= John Mark Redmond =

Irish cardiothoracic surgeon and businessperson

John Mark Redmond (known as Mark Redmond or J. Mark Redmond) is an Irish cardiothoracic surgeon and businessperson. He is the brother of Professor Paul Redmond.

==Education and training==
Redmond attended primary and secondary school at St Mary's College, Dublin. He then studied medicine at the Royal College of Surgeons in Ireland, graduating in 1987 with the qualifications LRCP & SI MB BCh NUI. From 1987 to 1988, he undertook his internship at Beaumont Hospital, Dublin. Redmond then trained at Johns Hopkins Hospital, Baltimore, Maryland, United States, where he completed a 5-year general surgery residency (1988-1993) and a 3-year cardiothoracic surgery programme (1993-1996). In 1996, he undertook a fellowship in paediatric cardiothoracic surgery at Children's Hospital of Philadelphia, followed by a fellowship in aortic surgery at Baylor College of Medicine (1997).

==Medical career==
Redmond served as a member of the Johns Hopkins faculty for three years as Director of Paediatric Heart and Lung Transplant, Co-Director of the Dana and Albert "Cubby" Broccoli Centre for Aortic Diseases, and Director of the Cardiac Research Laboratories. In 1992, Redmond became a Fellow of the Royal College of Surgeons in Ireland (FRCSI).

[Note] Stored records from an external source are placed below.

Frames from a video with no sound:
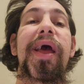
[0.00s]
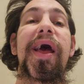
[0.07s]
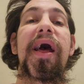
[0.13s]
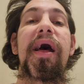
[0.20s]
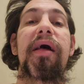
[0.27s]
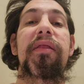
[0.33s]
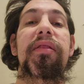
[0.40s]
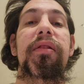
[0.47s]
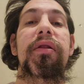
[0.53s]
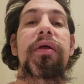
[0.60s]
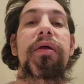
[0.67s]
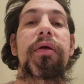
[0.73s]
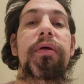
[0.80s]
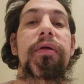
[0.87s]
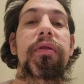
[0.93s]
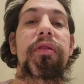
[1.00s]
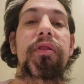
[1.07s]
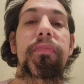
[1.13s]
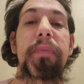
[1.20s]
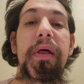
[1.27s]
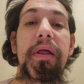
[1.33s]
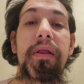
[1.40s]
cast
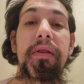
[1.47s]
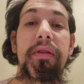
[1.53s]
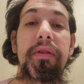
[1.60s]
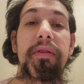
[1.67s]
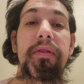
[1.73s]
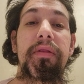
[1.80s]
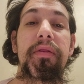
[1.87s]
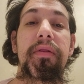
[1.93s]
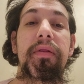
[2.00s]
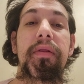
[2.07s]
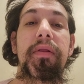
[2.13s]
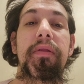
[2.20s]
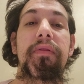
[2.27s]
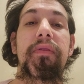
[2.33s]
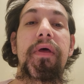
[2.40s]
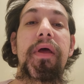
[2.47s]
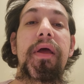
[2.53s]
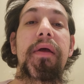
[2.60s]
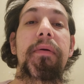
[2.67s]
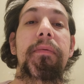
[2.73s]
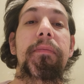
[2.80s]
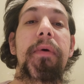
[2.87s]
spells.
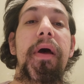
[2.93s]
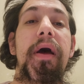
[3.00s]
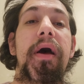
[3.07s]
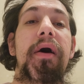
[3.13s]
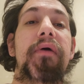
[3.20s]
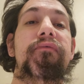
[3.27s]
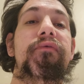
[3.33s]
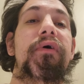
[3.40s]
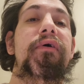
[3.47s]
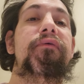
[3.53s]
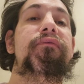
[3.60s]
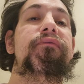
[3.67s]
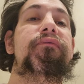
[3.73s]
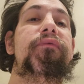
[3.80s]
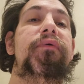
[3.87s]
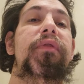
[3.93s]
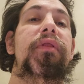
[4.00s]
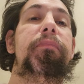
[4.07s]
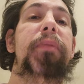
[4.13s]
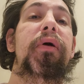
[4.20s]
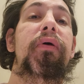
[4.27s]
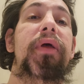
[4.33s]
They have
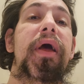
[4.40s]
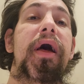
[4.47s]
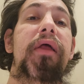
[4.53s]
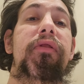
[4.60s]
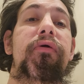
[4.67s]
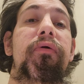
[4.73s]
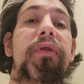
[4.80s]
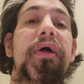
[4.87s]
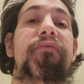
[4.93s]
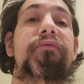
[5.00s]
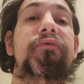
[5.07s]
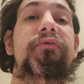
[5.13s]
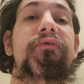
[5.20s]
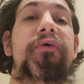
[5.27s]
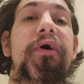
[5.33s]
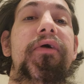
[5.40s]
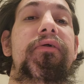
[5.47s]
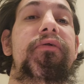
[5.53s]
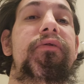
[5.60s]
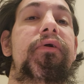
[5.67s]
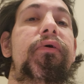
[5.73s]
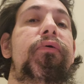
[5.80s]
spellcaster levels as
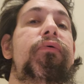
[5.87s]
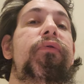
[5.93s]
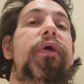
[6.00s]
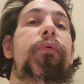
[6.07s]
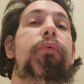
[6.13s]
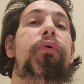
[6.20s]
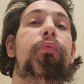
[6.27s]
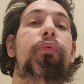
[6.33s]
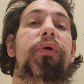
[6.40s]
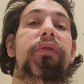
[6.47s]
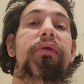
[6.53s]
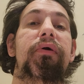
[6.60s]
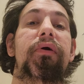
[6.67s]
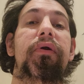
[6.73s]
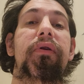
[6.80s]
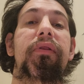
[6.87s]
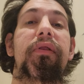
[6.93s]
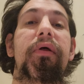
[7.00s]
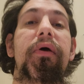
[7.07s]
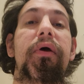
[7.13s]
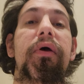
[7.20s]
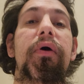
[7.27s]
though they were wizards
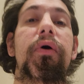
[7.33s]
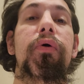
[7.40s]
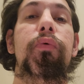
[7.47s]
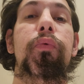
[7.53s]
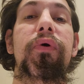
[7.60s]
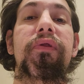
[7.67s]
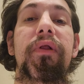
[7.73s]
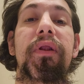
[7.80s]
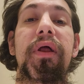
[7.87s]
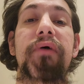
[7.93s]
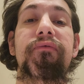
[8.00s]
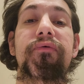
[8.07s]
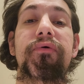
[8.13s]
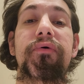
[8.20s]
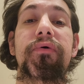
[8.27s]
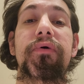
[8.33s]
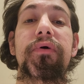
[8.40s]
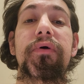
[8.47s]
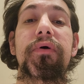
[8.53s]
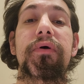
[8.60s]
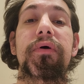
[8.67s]
with a level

Redmond returned to Ireland in 2000. He was appointed consultant cardiothoracic surgeon at Mater Misericordiae University Hospital, Our Lady's Children's Hospital, Crumlin, Beacon Hospital and Mater Private Hospital. He also performs surgery for the Belfast Health and Social Care Trust in Northern Ireland.

Redmond is co-founder and co-owner of the Beacon Medical Group, including Beacon Hospital. He has served as Medical Director of Beacon Medical Group and Beacon Hospital.

==Charity work==
In 2008, Redmond collaborated with Professor Martin Corbally and the cardiac team at Our Lady's Children's Hospital, Crumlin to develop a cardiothoracic surgery training programme at Paediatric Hospital Number 2 in Ho Chi Minh City, Vietnam.

Redmond has also worked with Chernobyl Children International, performing surgery on children who developed heart defects as a result of the Chernobyl disaster.